__ABOUT THIS TASK__.
What is needed is the exact text of each line in the listing below from the one with "[6:13.82-6:14.73]" up to and including the one with "What the speaker", and no pictures.

======== EXCERPTED DATA

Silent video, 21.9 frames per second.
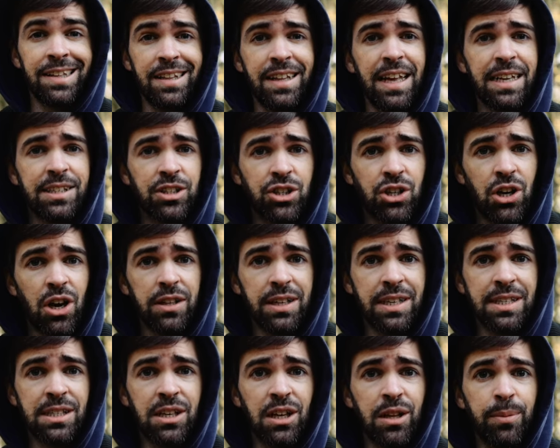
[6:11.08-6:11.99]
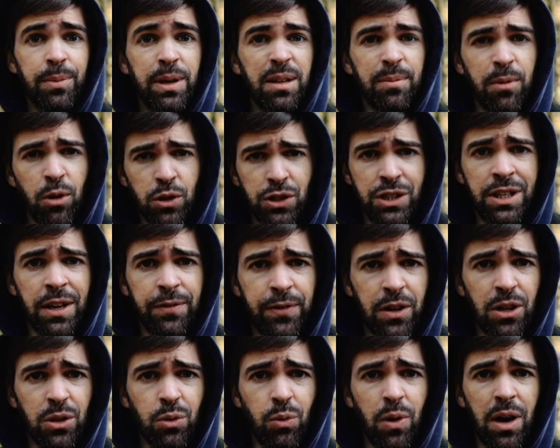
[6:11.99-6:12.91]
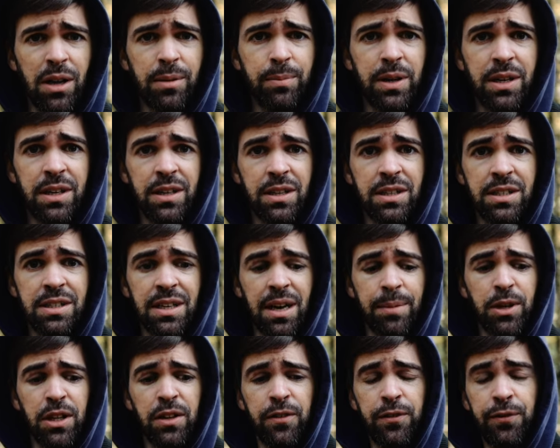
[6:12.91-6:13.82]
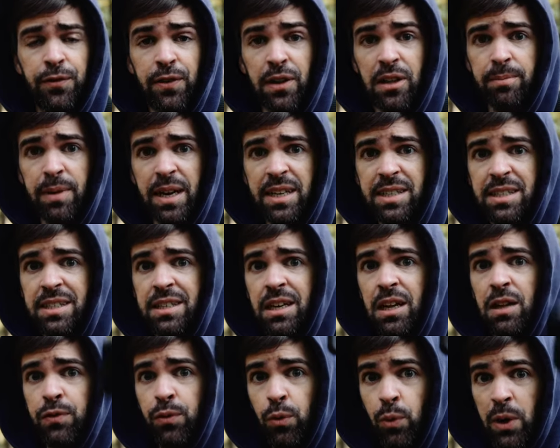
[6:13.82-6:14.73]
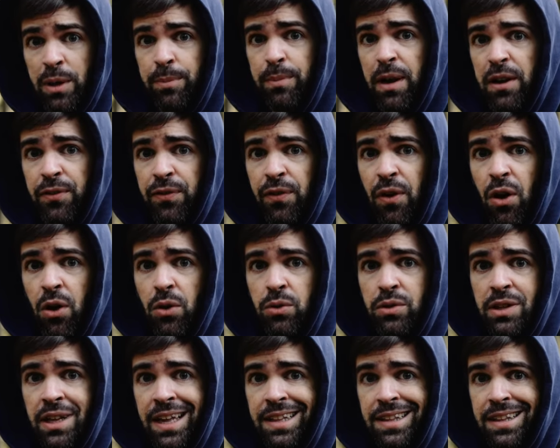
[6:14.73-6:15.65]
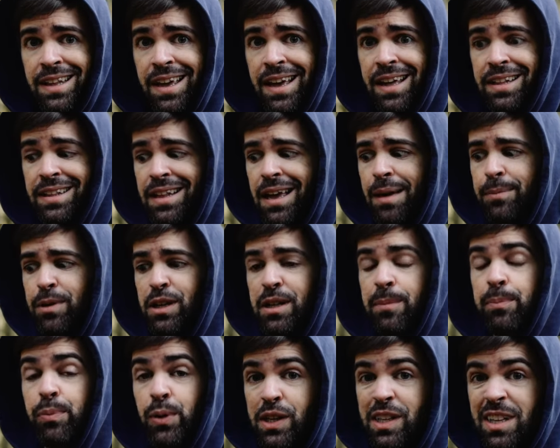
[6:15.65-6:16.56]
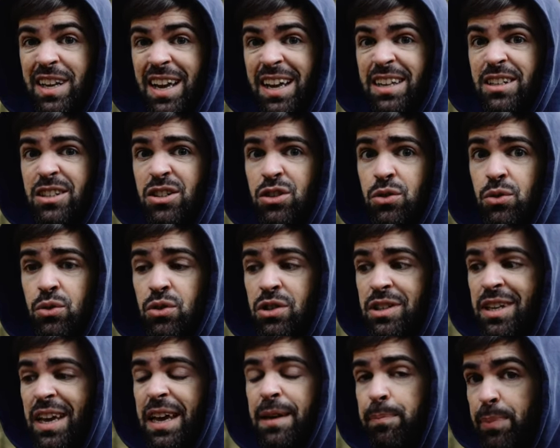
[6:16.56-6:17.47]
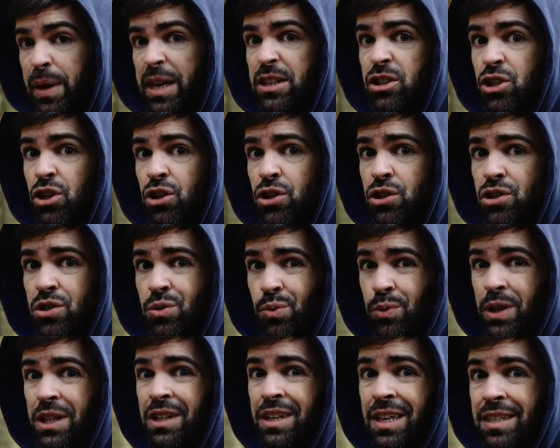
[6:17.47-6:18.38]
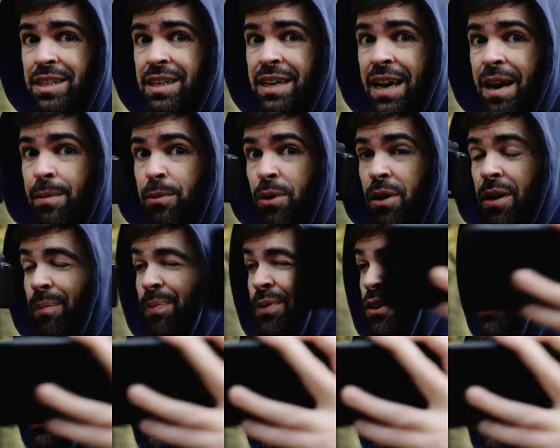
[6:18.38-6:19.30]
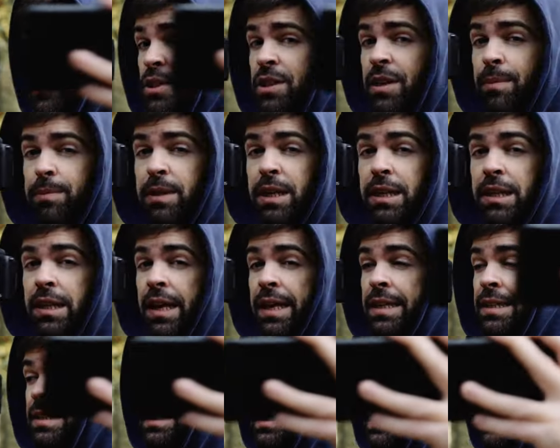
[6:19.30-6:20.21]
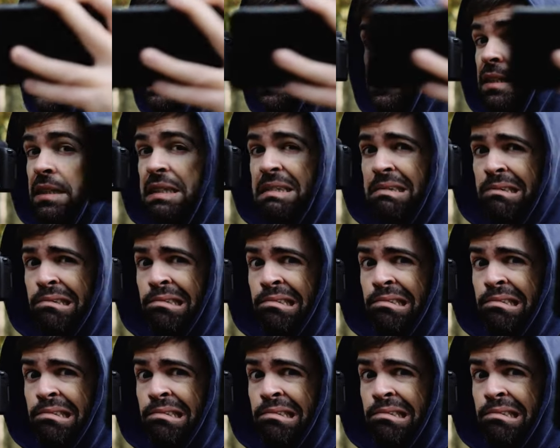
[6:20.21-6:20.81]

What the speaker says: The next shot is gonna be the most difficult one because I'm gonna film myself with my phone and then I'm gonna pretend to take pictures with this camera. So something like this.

================
======== EXCERPTED DATA

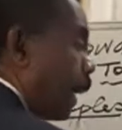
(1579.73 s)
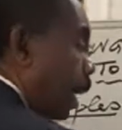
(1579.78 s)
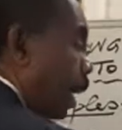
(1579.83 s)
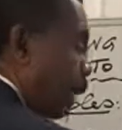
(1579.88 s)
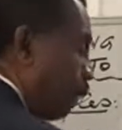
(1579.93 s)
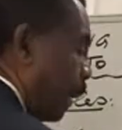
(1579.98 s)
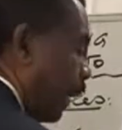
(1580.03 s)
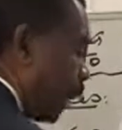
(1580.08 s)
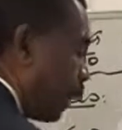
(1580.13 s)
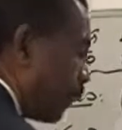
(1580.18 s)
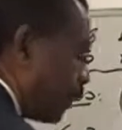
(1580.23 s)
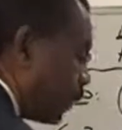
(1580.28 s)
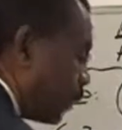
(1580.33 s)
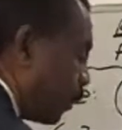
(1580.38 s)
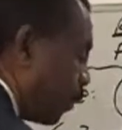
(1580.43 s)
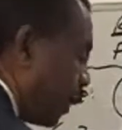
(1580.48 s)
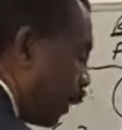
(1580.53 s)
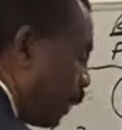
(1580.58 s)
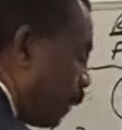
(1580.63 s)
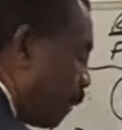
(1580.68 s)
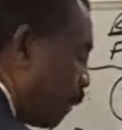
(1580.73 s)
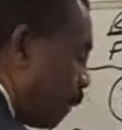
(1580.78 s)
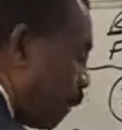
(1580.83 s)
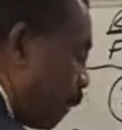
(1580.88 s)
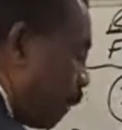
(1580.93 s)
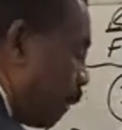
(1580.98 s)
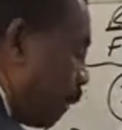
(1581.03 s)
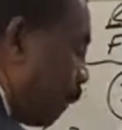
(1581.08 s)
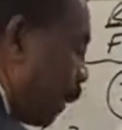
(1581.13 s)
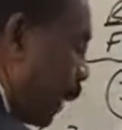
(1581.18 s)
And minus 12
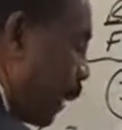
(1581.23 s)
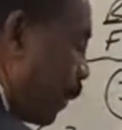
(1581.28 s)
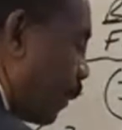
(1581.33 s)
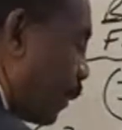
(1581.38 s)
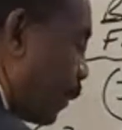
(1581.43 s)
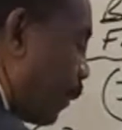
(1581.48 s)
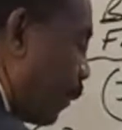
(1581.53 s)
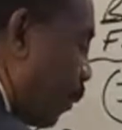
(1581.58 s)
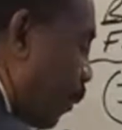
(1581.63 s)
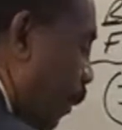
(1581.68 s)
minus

================

__RESPONSE AREA__.
[6:13.82-6:14.73]
[6:14.73-6:15.65]
[6:15.65-6:16.56]
[6:16.56-6:17.47]
[6:17.47-6:18.38]
[6:18.38-6:19.30]
[6:19.30-6:20.21]
[6:20.21-6:20.81]

What the speaker says: The next shot is gonna be the most difficult one because I'm gonna film myself with my phone and then I'm gonna pretend to take pictures with this camera. So something like this.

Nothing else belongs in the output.